MSc Dissertation Proposal 2017/2018

Prediction of Video Frames to Observe After a Robot Action (id 9281)

Contacts: Dr. Mihai Andries, mandries (at) isr.tecnico.ulisboa.pt

and Prof. José Gaspar

Objectives

Prediction of action effects plays an important role in machine learning research applied to robotics. It allows a robot to reason on the effects of its actions, and to plan its actions accordingly, so as to reach its goals.

Current research in this direction is mainly focused on predicting future video frames only by using the past video sequence while passively observing the scene [1]. However, in recent years the field of computer vision witnessed dramatic improvements in the capacity of algorithms to make predictions conditioned on actions of one or several frames of a video [2, 3, 4].

Similarly, this project is also related to continuously predicting the future video frames that a robot will observe while it performs a given action on a given object (from a collection of available objects). Experimental validation can be made either on the publicly available datasets or additional experiments can be done on our iCub humanoid robotic platform.

The tasks of the Master student would be:

- Review the state-of-the-art in video-frame prediction conditioned on actions.

- Implement and compare state-of-the-art methods using code in C++ or Python or Matlab.

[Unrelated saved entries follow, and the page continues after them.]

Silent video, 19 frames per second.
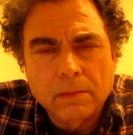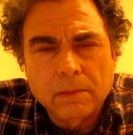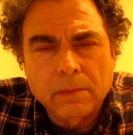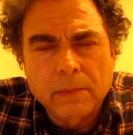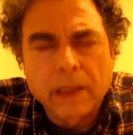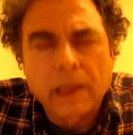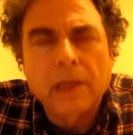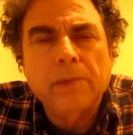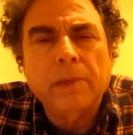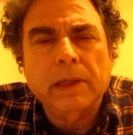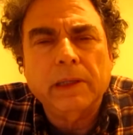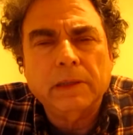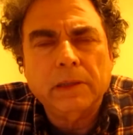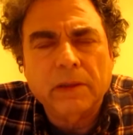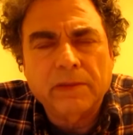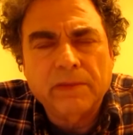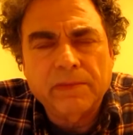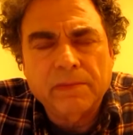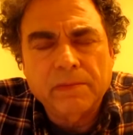making
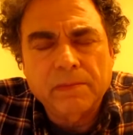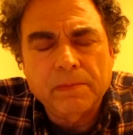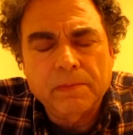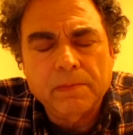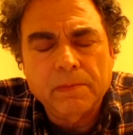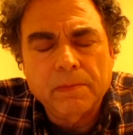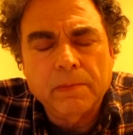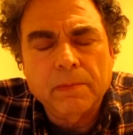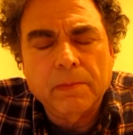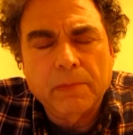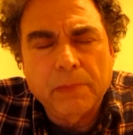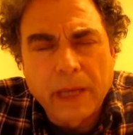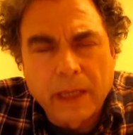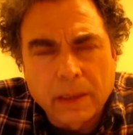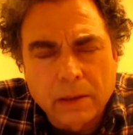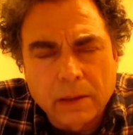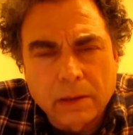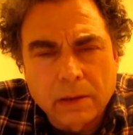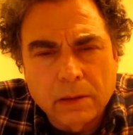myself
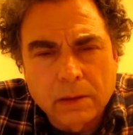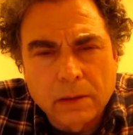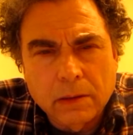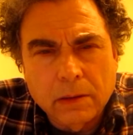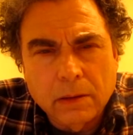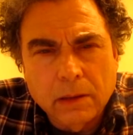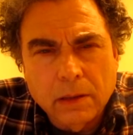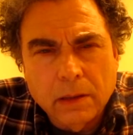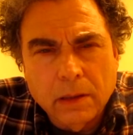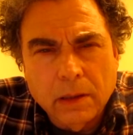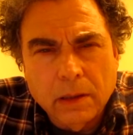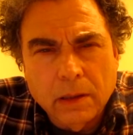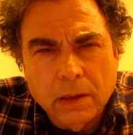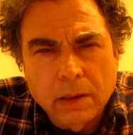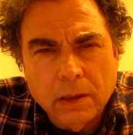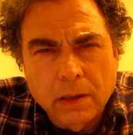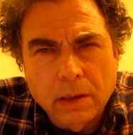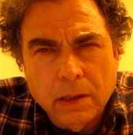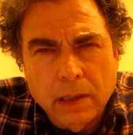better,
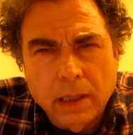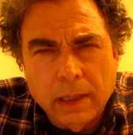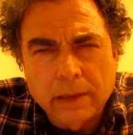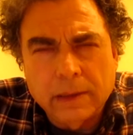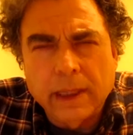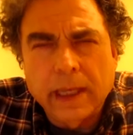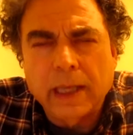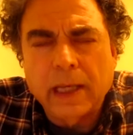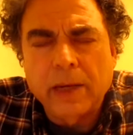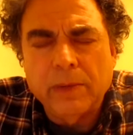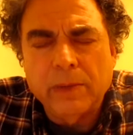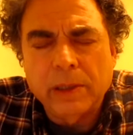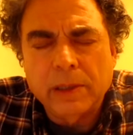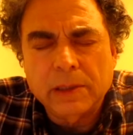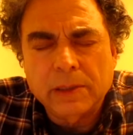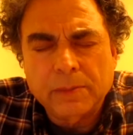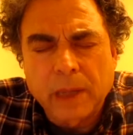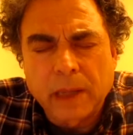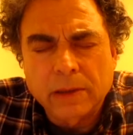and taking
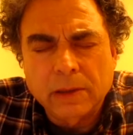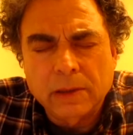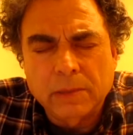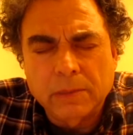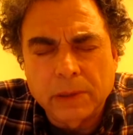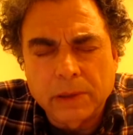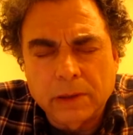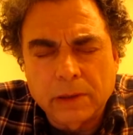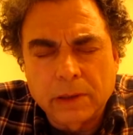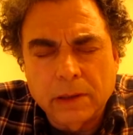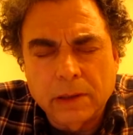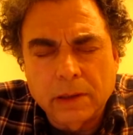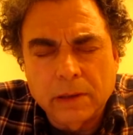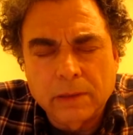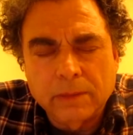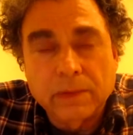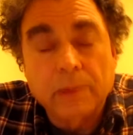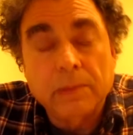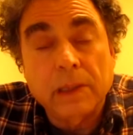responsibility
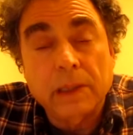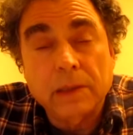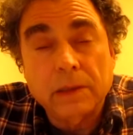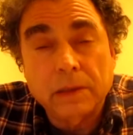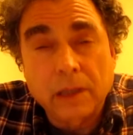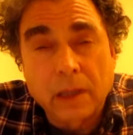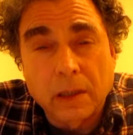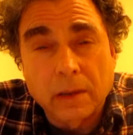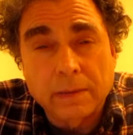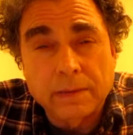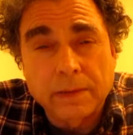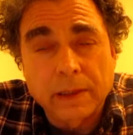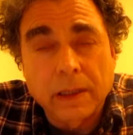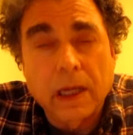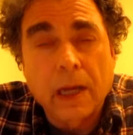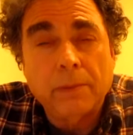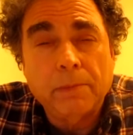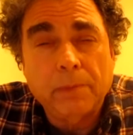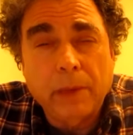for myself and
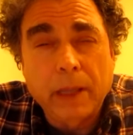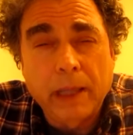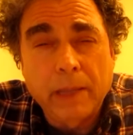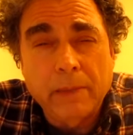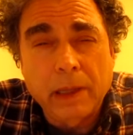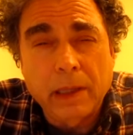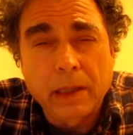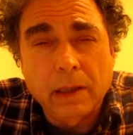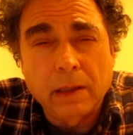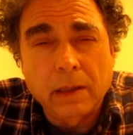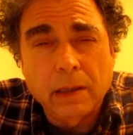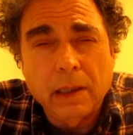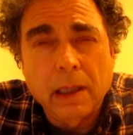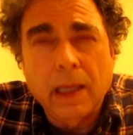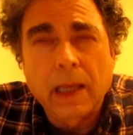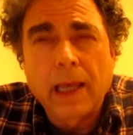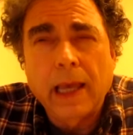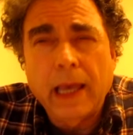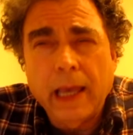not blaming
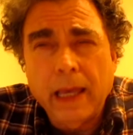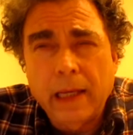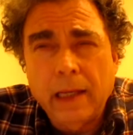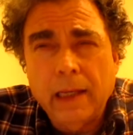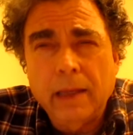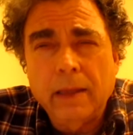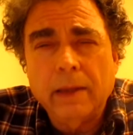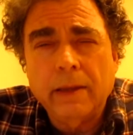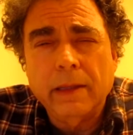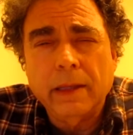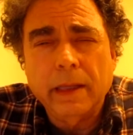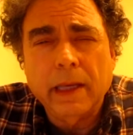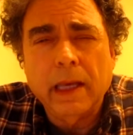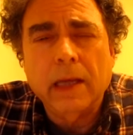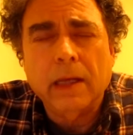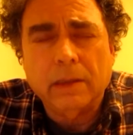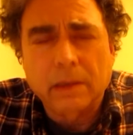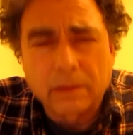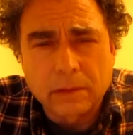anything
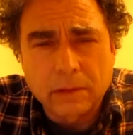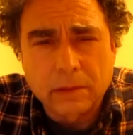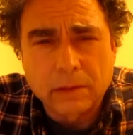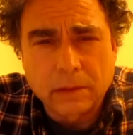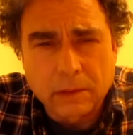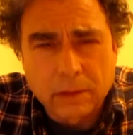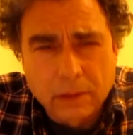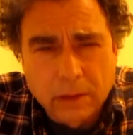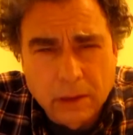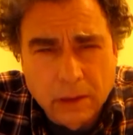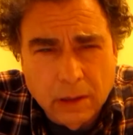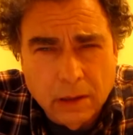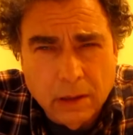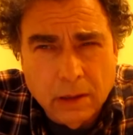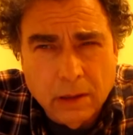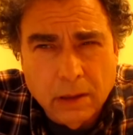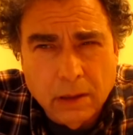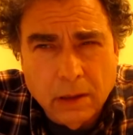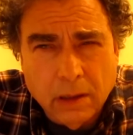else.
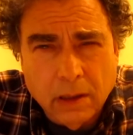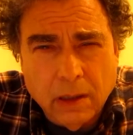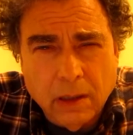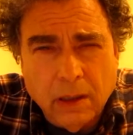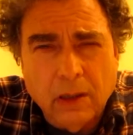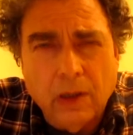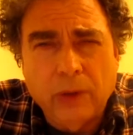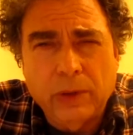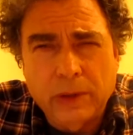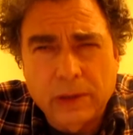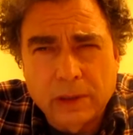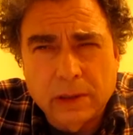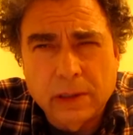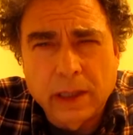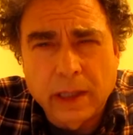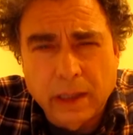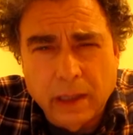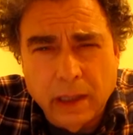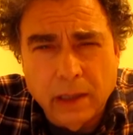Always
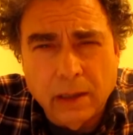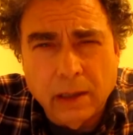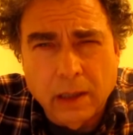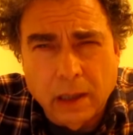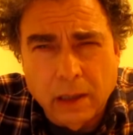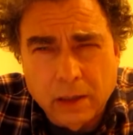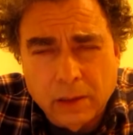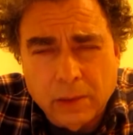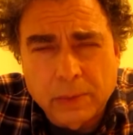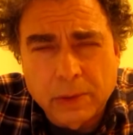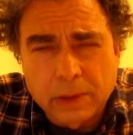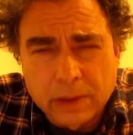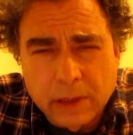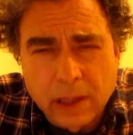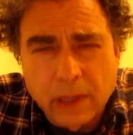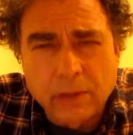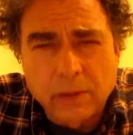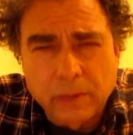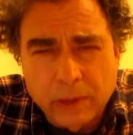taking
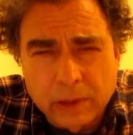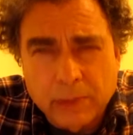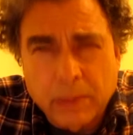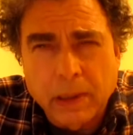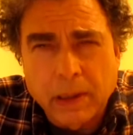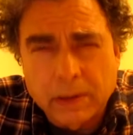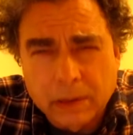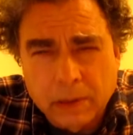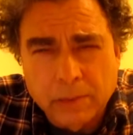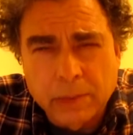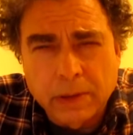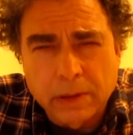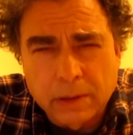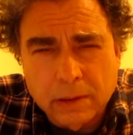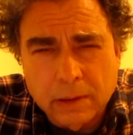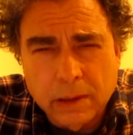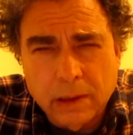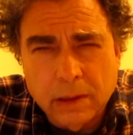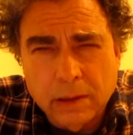100%
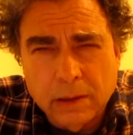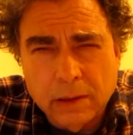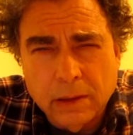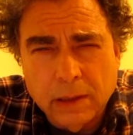responsibility,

- Propose ways to improve existing algorithms, such as improve the quality of predictions, use more data-efficient methods, or generalise the prediction of frames using other modalities (e.g. proprioception).

References

[1] Michael Mathieu, Camille Couprie, and Yann LeCun. “Deep multi-scale video prediction beyond mean square error”. In: arXiv preprint arXiv:1511.05440 (2015).

[2] Junhyuk Oh, Xiaoxiao Guo, Honglak Lee, Richard L Lewis, and Satinder Singh. “Action-Conditional Video Prediction using Deep Networks in Atari Games". In: Advances in Neural Information Processing Systems 28. Ed. by C. Cortes, N. D. Lawrence, D. D. Lee, M. Sugiyama, and R. Garnett. Curran Associates, Inc., 2015, pp.2863-2871. url: http://papers.nips.cc/paper/5859-actionconditional-video-prediction-using-deep-networks-in-atari-games.pdf.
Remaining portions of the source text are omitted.